MATERIAL FOR THIS EXERCISE.
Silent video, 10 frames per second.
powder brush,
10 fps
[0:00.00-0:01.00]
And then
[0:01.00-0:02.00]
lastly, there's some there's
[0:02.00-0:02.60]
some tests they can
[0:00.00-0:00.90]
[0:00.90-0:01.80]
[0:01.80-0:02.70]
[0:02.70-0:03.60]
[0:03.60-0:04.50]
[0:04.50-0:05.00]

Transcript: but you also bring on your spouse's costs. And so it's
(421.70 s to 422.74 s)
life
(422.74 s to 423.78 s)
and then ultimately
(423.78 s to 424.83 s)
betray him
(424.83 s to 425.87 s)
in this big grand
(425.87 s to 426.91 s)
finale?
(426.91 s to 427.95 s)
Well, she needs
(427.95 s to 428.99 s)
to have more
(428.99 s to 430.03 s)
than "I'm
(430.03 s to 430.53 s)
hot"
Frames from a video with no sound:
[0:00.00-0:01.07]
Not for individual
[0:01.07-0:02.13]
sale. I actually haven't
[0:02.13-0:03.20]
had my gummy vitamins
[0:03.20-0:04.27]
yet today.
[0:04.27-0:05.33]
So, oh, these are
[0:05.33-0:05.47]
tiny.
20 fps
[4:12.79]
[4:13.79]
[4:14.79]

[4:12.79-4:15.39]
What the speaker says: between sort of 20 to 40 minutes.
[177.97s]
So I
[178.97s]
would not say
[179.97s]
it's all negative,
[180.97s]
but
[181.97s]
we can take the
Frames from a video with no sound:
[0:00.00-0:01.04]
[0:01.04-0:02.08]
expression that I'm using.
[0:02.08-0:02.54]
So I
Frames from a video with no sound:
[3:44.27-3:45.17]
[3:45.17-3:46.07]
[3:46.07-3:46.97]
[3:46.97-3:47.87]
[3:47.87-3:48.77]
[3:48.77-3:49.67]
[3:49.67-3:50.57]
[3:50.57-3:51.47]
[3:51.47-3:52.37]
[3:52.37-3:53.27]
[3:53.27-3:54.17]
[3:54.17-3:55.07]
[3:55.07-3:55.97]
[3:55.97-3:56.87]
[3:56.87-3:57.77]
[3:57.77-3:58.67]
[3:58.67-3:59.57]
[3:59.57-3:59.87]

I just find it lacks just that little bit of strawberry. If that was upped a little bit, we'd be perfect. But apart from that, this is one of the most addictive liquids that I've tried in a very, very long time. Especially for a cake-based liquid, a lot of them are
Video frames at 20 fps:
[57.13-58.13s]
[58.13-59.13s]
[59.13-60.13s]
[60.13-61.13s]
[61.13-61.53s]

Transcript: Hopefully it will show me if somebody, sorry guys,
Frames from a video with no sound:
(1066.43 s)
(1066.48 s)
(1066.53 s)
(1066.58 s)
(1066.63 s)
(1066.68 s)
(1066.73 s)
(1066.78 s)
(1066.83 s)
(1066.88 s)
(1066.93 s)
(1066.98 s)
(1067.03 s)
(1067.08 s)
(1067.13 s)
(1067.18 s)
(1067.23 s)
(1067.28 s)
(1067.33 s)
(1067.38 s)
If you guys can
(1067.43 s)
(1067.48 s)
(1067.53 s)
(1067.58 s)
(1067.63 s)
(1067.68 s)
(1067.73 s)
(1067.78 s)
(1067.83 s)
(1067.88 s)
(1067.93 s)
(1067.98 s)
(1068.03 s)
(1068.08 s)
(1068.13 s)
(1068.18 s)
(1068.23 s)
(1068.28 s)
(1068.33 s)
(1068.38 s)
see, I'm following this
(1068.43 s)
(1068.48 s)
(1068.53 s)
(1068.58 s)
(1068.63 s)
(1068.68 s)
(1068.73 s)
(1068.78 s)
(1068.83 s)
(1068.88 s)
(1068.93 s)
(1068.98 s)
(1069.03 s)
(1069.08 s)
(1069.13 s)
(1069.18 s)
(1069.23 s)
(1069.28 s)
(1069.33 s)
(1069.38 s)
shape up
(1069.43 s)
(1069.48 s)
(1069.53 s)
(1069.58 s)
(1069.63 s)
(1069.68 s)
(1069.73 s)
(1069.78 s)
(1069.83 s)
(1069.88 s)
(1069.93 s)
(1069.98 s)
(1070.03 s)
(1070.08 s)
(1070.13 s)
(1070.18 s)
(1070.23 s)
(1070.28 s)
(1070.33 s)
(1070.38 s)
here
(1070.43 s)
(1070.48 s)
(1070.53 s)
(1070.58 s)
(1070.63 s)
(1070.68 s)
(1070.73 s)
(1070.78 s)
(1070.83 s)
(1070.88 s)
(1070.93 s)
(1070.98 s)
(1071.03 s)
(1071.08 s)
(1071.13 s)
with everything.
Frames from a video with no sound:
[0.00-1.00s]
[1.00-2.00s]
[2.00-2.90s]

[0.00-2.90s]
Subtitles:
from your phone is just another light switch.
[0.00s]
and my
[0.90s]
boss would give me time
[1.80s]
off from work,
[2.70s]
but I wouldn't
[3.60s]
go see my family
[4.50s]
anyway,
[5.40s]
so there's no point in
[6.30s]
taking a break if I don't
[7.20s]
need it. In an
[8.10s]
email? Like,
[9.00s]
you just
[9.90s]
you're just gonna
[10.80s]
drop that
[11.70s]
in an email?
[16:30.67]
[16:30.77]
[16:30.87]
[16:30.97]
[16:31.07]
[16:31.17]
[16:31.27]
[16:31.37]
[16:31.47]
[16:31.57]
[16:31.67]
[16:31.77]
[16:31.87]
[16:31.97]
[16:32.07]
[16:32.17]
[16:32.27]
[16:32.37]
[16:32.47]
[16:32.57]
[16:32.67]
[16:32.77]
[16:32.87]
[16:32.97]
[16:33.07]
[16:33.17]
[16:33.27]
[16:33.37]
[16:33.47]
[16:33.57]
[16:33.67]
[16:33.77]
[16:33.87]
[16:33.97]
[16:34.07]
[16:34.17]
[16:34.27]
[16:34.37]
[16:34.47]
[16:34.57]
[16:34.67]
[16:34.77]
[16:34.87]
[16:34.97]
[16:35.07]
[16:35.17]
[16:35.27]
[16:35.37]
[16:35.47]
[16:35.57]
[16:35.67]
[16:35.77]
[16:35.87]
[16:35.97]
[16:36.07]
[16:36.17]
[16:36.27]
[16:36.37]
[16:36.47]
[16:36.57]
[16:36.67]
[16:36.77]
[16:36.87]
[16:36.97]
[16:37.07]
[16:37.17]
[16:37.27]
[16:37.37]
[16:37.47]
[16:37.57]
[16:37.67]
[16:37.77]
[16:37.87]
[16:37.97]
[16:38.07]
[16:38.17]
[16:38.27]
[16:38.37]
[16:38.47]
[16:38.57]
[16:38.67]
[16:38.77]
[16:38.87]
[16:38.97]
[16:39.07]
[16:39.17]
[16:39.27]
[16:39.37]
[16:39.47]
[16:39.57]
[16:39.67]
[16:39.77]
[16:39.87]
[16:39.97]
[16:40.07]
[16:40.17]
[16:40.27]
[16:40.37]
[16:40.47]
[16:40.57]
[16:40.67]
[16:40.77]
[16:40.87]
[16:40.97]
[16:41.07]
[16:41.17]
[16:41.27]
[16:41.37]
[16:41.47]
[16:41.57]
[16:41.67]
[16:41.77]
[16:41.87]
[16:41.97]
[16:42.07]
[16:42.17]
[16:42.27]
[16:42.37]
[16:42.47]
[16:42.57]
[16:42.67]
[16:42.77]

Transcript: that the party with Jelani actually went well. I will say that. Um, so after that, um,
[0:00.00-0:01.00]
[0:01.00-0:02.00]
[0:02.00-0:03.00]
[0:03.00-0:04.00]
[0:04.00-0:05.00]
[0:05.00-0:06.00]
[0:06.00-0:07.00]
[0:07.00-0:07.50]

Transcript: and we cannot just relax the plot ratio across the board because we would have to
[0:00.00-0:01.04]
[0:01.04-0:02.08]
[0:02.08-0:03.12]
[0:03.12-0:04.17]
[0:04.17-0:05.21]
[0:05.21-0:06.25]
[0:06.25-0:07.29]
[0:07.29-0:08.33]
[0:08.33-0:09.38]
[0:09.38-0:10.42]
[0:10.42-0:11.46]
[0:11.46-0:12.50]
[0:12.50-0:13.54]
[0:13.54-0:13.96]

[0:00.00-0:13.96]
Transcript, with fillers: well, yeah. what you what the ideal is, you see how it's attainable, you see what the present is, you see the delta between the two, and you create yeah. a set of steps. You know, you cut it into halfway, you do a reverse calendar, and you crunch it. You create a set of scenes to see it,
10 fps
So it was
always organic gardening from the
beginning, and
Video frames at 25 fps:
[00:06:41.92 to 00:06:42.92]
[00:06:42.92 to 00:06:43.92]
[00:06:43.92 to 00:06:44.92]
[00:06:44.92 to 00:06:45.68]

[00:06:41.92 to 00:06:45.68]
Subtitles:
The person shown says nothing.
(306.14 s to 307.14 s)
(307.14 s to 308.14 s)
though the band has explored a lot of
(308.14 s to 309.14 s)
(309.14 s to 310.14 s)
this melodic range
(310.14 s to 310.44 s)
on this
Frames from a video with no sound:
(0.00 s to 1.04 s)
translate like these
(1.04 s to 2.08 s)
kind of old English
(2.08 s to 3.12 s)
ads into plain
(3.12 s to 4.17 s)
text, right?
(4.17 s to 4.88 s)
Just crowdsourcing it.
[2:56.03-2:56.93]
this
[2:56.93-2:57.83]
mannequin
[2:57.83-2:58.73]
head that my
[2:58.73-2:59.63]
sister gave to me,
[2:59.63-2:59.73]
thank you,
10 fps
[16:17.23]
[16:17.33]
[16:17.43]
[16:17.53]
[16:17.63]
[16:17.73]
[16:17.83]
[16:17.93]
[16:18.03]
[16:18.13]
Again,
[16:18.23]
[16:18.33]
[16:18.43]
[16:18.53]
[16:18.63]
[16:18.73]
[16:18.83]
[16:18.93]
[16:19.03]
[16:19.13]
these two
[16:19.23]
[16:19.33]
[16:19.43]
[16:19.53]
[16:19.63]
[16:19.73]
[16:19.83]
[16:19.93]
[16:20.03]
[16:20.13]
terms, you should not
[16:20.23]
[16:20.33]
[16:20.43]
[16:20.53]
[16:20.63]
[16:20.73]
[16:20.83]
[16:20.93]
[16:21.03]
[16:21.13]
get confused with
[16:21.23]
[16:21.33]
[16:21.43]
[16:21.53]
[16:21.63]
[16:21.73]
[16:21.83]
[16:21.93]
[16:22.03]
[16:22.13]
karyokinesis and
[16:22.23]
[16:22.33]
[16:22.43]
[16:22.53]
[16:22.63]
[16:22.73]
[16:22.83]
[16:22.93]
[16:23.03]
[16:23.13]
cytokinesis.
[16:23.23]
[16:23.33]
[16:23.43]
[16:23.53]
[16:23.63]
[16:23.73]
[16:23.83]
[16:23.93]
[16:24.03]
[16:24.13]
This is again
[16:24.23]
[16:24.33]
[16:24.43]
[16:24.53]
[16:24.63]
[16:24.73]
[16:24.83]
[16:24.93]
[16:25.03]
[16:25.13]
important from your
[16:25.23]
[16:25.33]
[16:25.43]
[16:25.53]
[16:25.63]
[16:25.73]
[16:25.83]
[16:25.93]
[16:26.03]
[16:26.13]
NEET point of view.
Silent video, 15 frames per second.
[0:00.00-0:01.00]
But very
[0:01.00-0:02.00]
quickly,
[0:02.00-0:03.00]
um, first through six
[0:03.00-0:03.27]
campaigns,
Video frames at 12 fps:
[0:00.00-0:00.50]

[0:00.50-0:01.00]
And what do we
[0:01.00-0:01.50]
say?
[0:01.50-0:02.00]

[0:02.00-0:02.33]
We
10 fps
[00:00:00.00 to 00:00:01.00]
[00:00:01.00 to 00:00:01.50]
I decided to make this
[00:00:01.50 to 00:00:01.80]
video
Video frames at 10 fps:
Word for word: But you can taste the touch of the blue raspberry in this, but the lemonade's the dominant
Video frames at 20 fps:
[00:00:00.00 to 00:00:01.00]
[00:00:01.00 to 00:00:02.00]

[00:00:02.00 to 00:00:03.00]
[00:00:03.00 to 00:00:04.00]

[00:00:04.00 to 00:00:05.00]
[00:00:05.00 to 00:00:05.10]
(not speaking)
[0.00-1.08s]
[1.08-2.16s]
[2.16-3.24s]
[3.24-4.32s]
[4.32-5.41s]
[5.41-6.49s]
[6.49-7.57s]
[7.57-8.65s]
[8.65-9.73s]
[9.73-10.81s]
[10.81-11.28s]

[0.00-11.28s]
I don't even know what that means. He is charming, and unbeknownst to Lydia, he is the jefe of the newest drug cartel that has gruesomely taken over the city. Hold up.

WHAT IS EXPECTED.
Please reproduce exactly the lines above, beginning with the first and ending with the line that contains "[4:12.79-4:15.39]", and include nothing outside that range.

ANSWER TO THE PROBLEM.
Silent video, 10 frames per second.
powder brush,
10 fps
[0:00.00-0:01.00]
And then
[0:01.00-0:02.00]
lastly, there's some there's
[0:02.00-0:02.60]
some tests they can
[0:00.00-0:00.90]
[0:00.90-0:01.80]
[0:01.80-0:02.70]
[0:02.70-0:03.60]
[0:03.60-0:04.50]
[0:04.50-0:05.00]

Transcript: but you also bring on your spouse's costs. And so it's
(421.70 s to 422.74 s)
life
(422.74 s to 423.78 s)
and then ultimately
(423.78 s to 424.83 s)
betray him
(424.83 s to 425.87 s)
in this big grand
(425.87 s to 426.91 s)
finale?
(426.91 s to 427.95 s)
Well, she needs
(427.95 s to 428.99 s)
to have more
(428.99 s to 430.03 s)
than "I'm
(430.03 s to 430.53 s)
hot"
Frames from a video with no sound:
[0:00.00-0:01.07]
Not for individual
[0:01.07-0:02.13]
sale. I actually haven't
[0:02.13-0:03.20]
had my gummy vitamins
[0:03.20-0:04.27]
yet today.
[0:04.27-0:05.33]
So, oh, these are
[0:05.33-0:05.47]
tiny.
20 fps
[4:12.79]
[4:13.79]
[4:14.79]

[4:12.79-4:15.39]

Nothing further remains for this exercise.